■ Exercise objective:
Exclude images; transcribe the rest of the data exactly.

:: Dataset extract ::

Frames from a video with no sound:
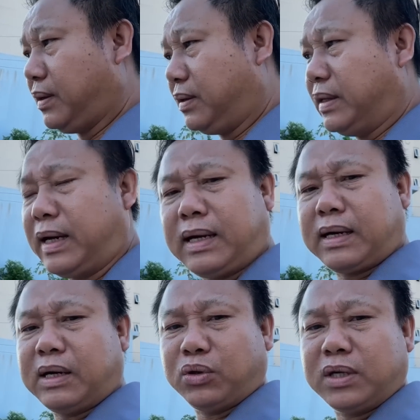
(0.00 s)
giải
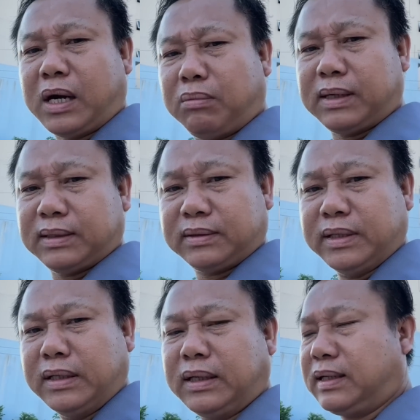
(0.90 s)
ngân đầu tư công á,
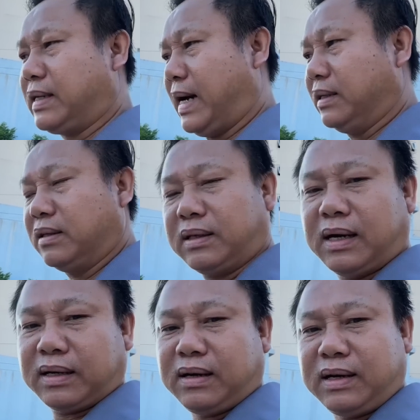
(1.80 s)
tiền nó chạy được là nó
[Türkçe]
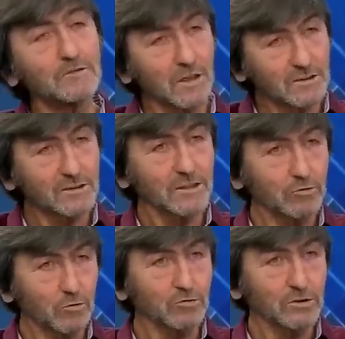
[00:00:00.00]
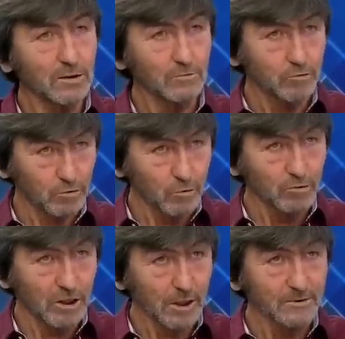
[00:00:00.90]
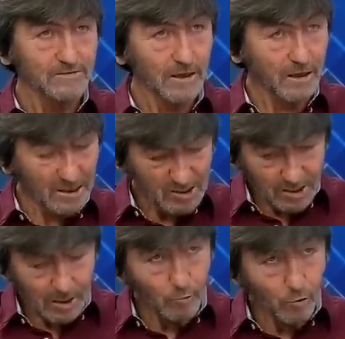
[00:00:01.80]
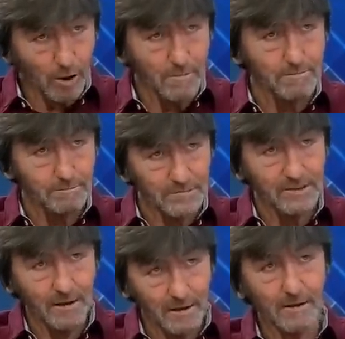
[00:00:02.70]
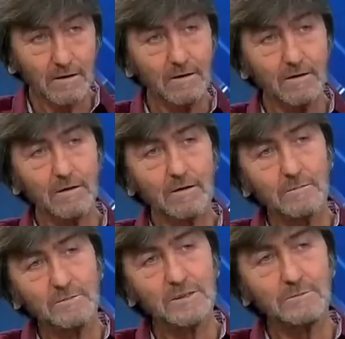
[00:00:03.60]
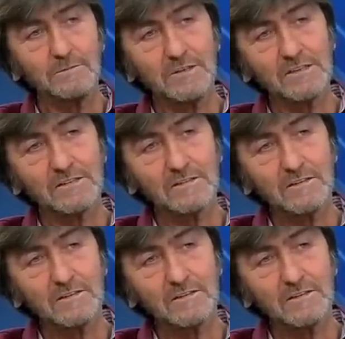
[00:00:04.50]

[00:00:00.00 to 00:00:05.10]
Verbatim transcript: sadece Çetin Hoca değil, bir sürü hocalarımız öyle, var. Araştıralım, öyle. bulalım bir tane. Bize biraz...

:::

■ Reply to the task:
Frames from a video with no sound:
(0.00 s)
giải
(0.90 s)
ngân đầu tư công á,
(1.80 s)
tiền nó chạy được là nó
[Türkçe]
[00:00:00.00]
[00:00:00.90]
[00:00:01.80]
[00:00:02.70]
[00:00:03.60]
[00:00:04.50]

[00:00:00.00 to 00:00:05.10]
Verbatim transcript: sadece Çetin Hoca değil, bir sürü hocalarımız öyle, var. Araştıralım, öyle. bulalım bir tane. Bize biraz...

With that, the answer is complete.